Sandberg then casually posted this “apology” on Twitter, writing that Bostrom’s words do “not represent his views and behavior as I have seen them over the 25 years I have known him.” He further warns that “the email has become significantly more offensive in the current cultural context: levels of offensiveness change as cultural attitudes change (sometimes increasing, often decreasing). This causes problems when old writings are interpreted by current standards.” Sandberg seems to be suggesting that Bostrom’s statements weren’t that big a deal when they were written in 1996, at least compared to how our “woke” world of “overly sensitive” “social justice warriors” always on the hunt to “cancel” the next “beleaguered” white man will see them (my scare quotes).
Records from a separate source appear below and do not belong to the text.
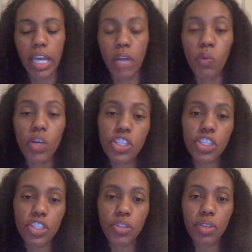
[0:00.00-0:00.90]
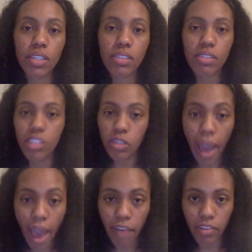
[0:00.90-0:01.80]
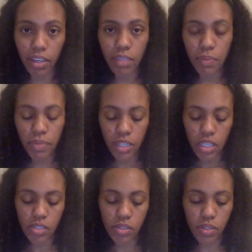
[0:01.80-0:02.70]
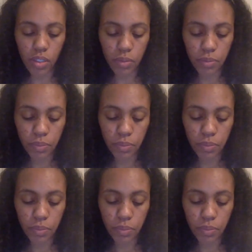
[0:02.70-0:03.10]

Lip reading: And once you do this, you have it. So,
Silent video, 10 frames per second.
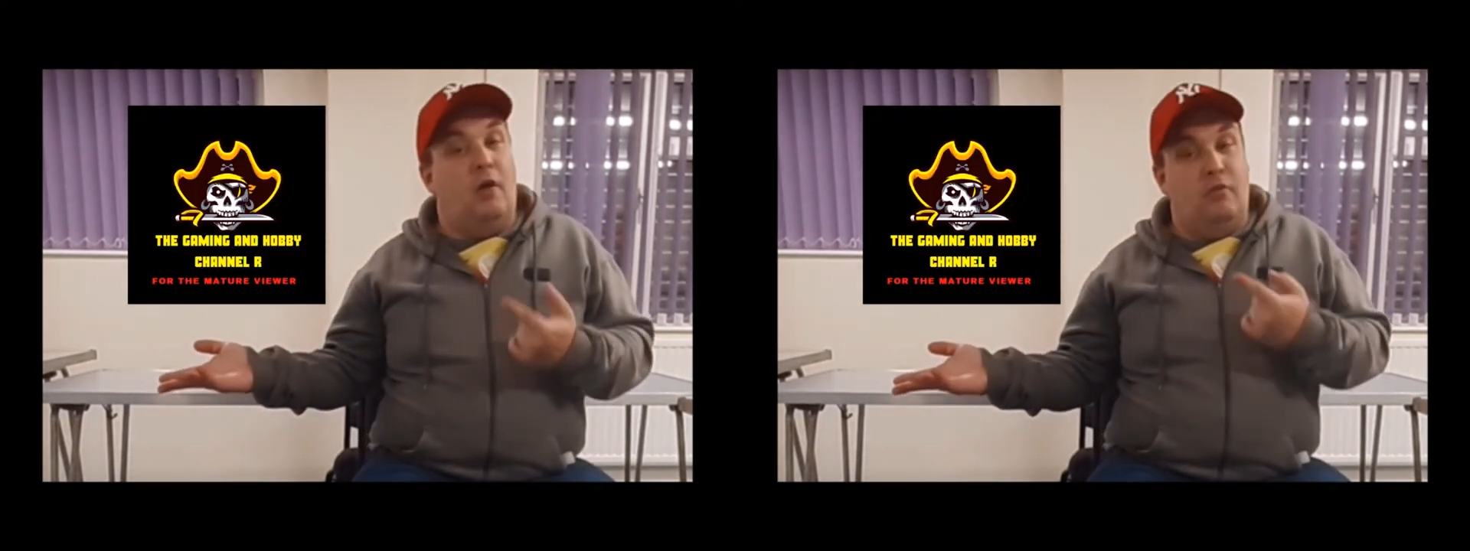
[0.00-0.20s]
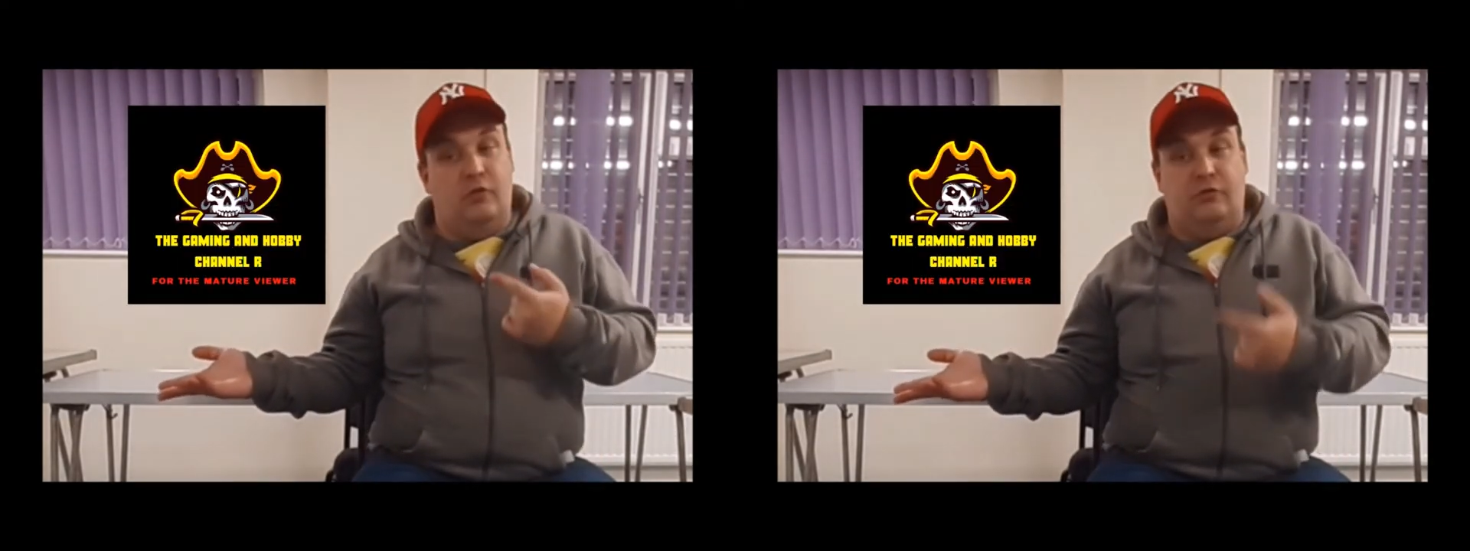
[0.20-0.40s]

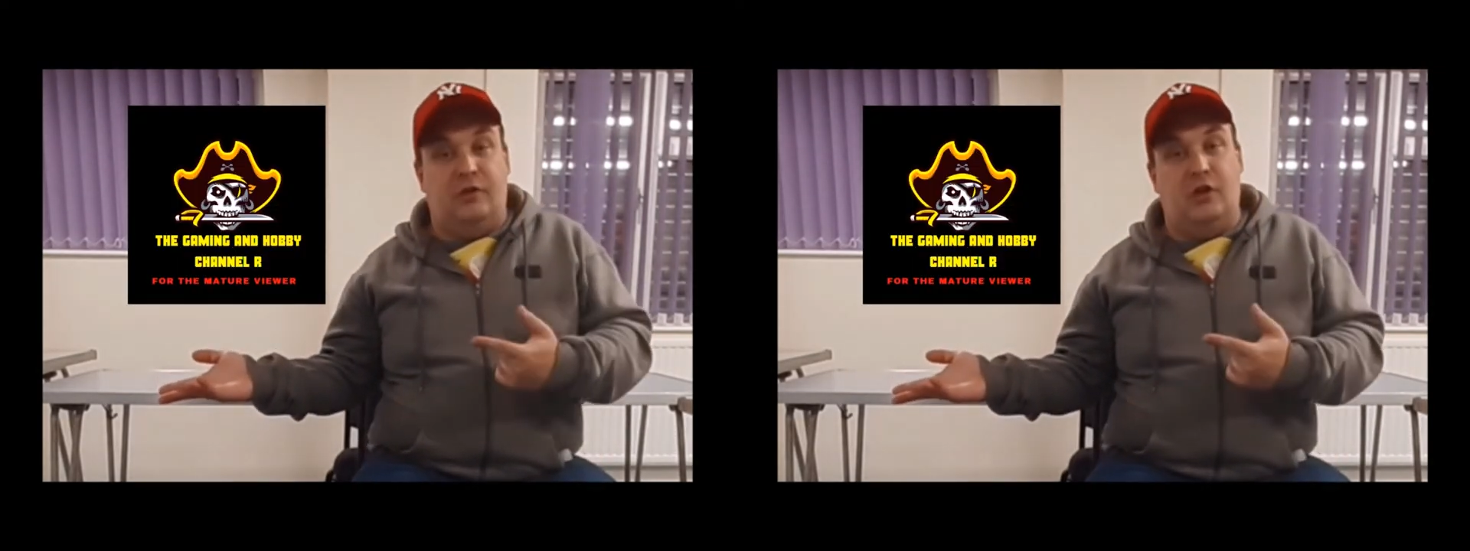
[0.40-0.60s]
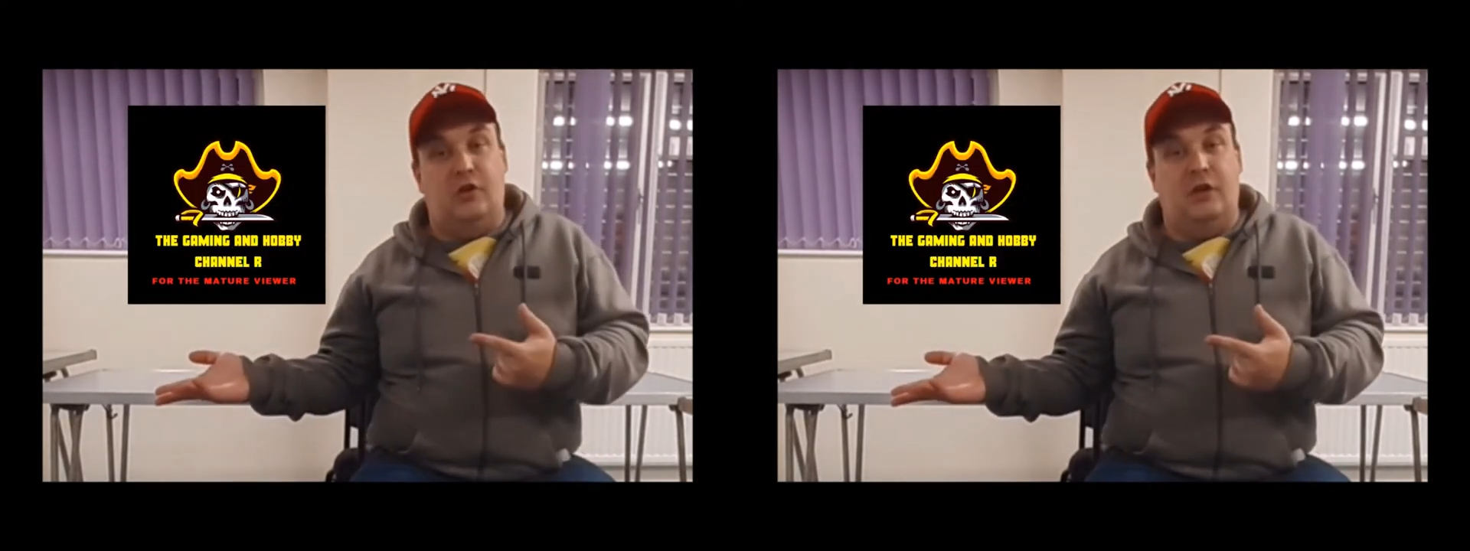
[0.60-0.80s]
and we'll
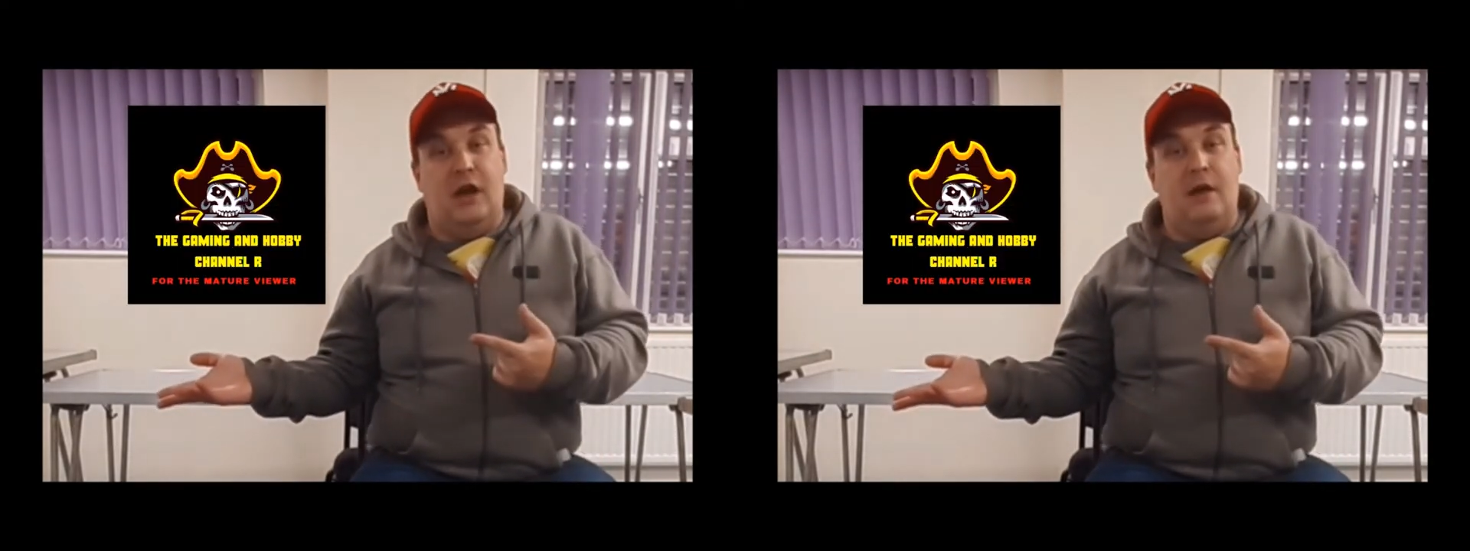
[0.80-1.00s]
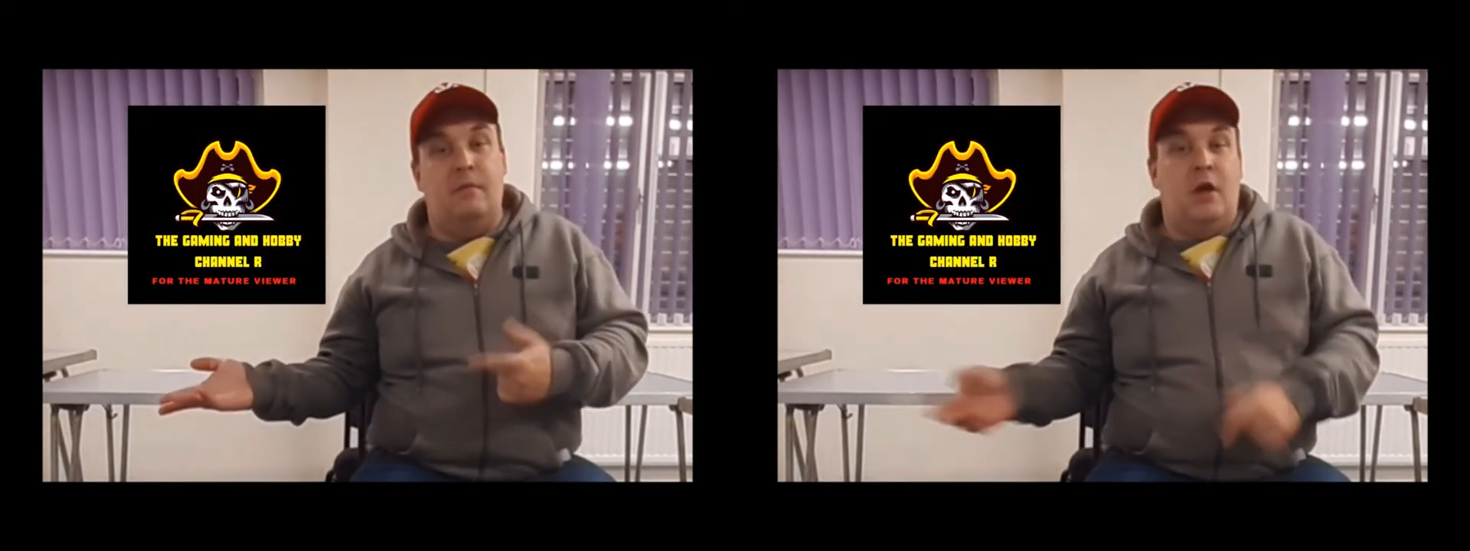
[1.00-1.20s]
see you
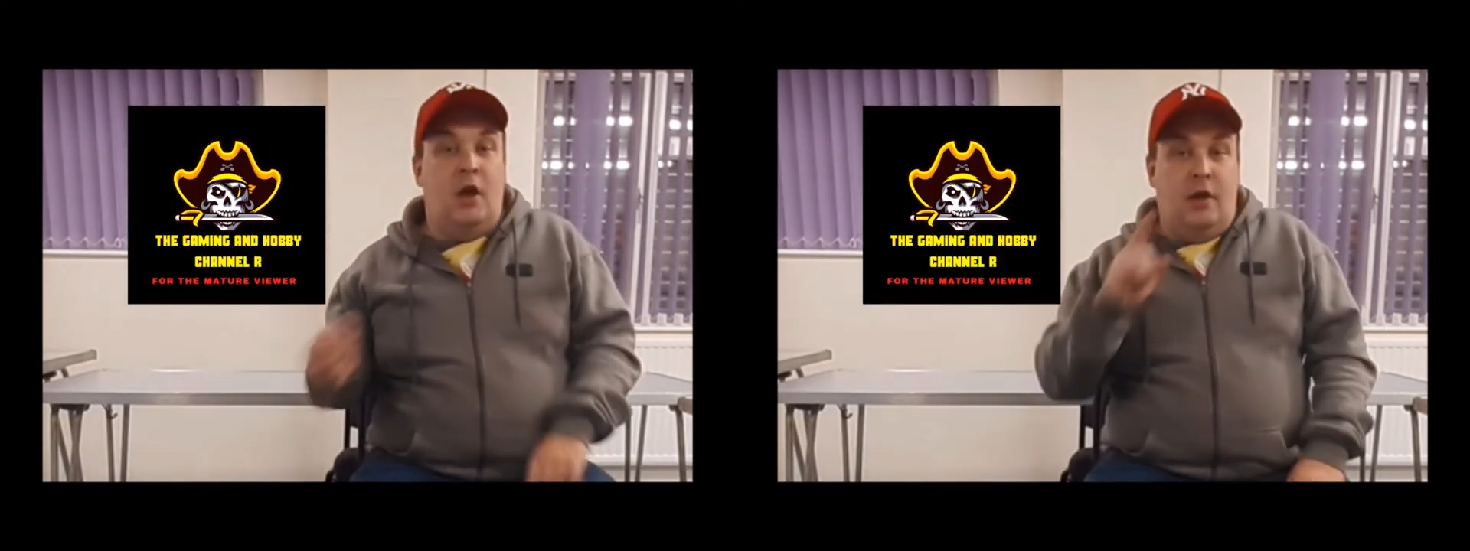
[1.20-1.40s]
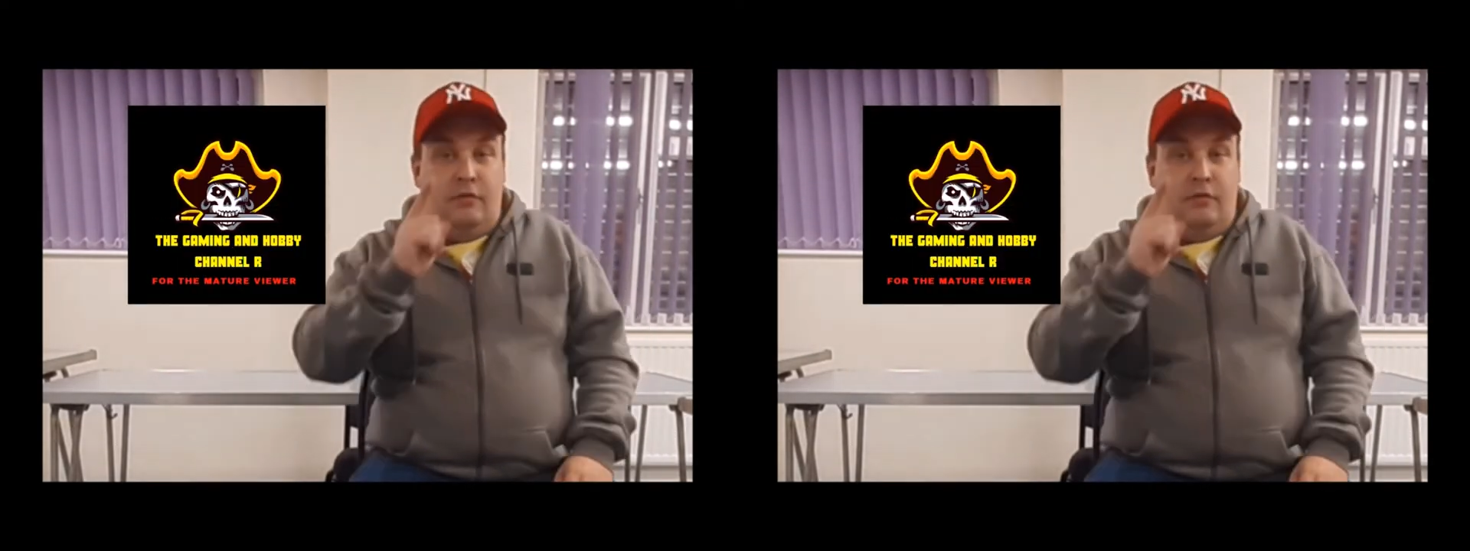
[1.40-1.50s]
there.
This, of course, triggered an avalanche of protest from academics and onlookers, with one person replying, “I am the same age as Nick Bostrom and participated in many free-wheeling philosophical discussions. I never wrote anything like this, and it would have been shockingly racist at any point in my life.” Another said, “I was a student in the UK in the mid-90s and it was just as offensive then as it is now.” Still others took issue with the fact that Bostrom “never even backed down from the assertion that black people are intellectually inferior and instead went on to assert ‘it’s just not his area of expertise.’” Many simply dismissed it as “a study in a non-apology,” given that Bostrom “says he repudiates the horrific comments” he made, but “then goes right back into them.” As Gebru summarized the whole ignominious affair:

I don’t know what’s worse. The initial email, Bostrom’s “statement” about it, or [Sandberg’s Twitter] thread. I’m gonna go with the latter 2 because that’s what they came up with in preparation for publicity. Their audacity never ceases to amaze me no matter how many times I see it.
  • SaniFlush [any, any]
    ·
    2 years ago

    It's an easy ideological trap, indeed. I'm not sure how to stop someone who is already on that path.

    • UlyssesT [he/him]
      hexagon
      ·
      2 years ago

      Sometime it helps to take them aside and remind them that (for 99% of the people you're likely to talk to that have that belief) that they are not the winners. That they're just the disposable pawns of the winners rewriting the rules over time to make sure they keep winning.